» **Task brief**
Please set down only the lines running from the one with "[5:47.25-5:47.75]" through the last line of the entries, exactly as written and without any pictures.

» **Records shown**
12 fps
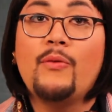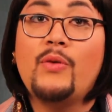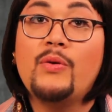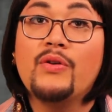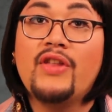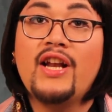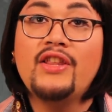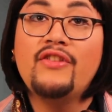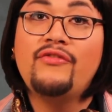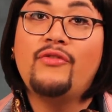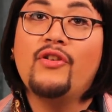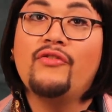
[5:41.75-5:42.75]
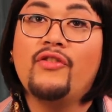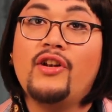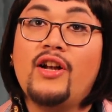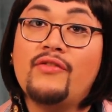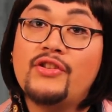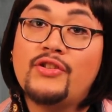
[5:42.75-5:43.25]
We were then at the
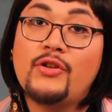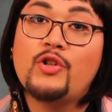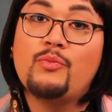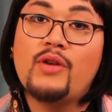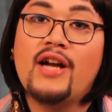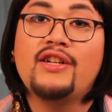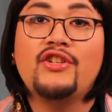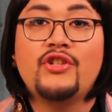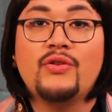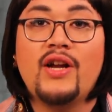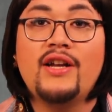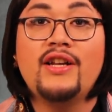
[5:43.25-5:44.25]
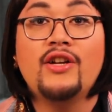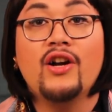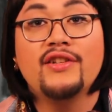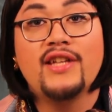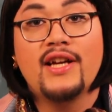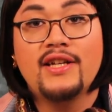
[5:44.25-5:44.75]
forefront of the social practice trend in
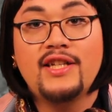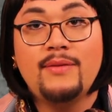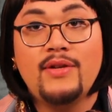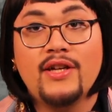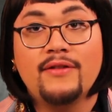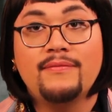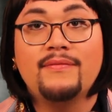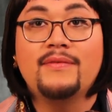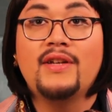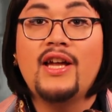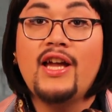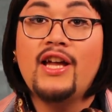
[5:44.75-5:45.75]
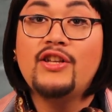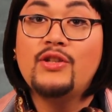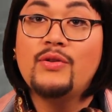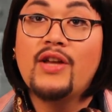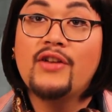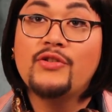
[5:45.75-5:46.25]
arts academia. In
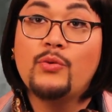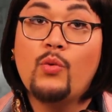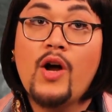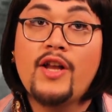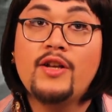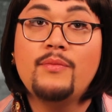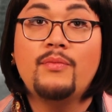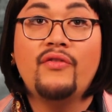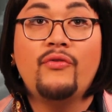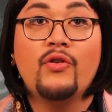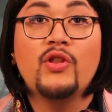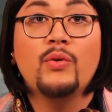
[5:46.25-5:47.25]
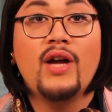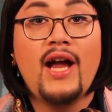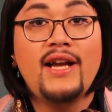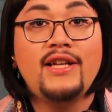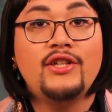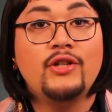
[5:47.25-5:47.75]
2001, before there were
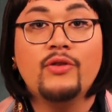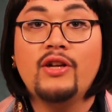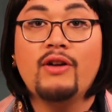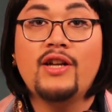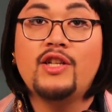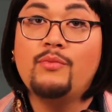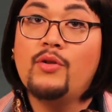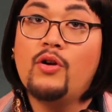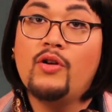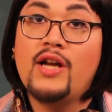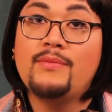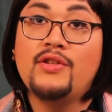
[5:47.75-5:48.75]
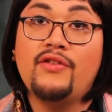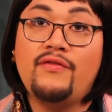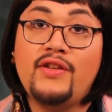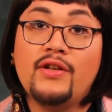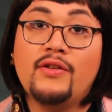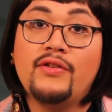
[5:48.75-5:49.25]
any degree-granting programs in the
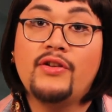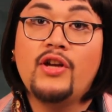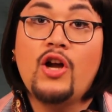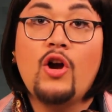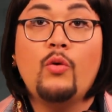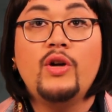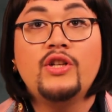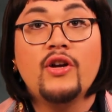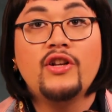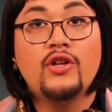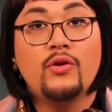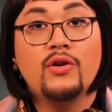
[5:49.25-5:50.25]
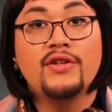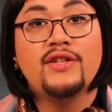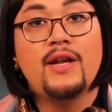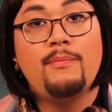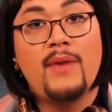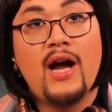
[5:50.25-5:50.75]
field, we taught a course
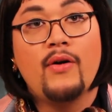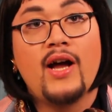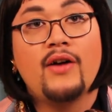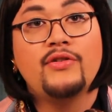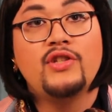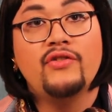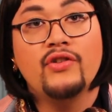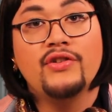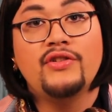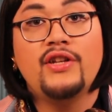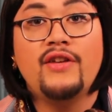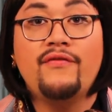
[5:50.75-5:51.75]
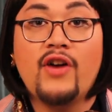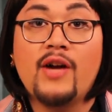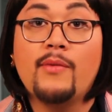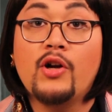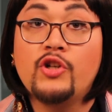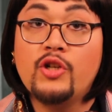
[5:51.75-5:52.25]
at Bauhaus University,
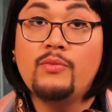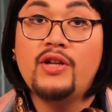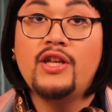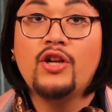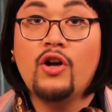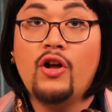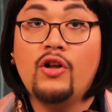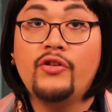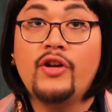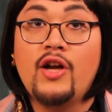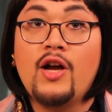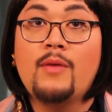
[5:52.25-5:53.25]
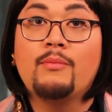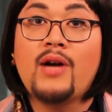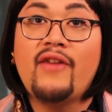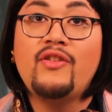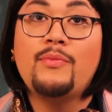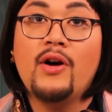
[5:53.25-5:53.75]
Weimar, Germany, called
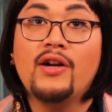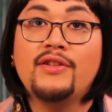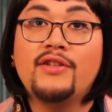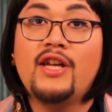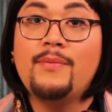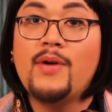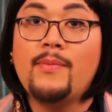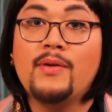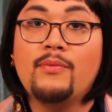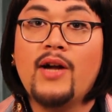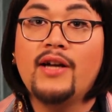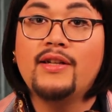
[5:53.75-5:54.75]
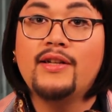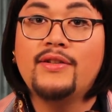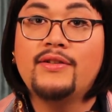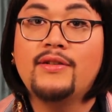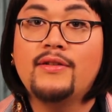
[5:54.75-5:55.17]
Private Parts in Public Practice.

» **Reply to the exercise**
[5:47.25-5:47.75]
2001, before there were
[5:47.75-5:48.75]
[5:48.75-5:49.25]
any degree-granting programs in the
[5:49.25-5:50.25]
[5:50.25-5:50.75]
field, we taught a course
[5:50.75-5:51.75]
[5:51.75-5:52.25]
at Bauhaus University,
[5:52.25-5:53.25]
[5:53.25-5:53.75]
Weimar, Germany, called
[5:53.75-5:54.75]
[5:54.75-5:55.17]
Private Parts in Public Practice.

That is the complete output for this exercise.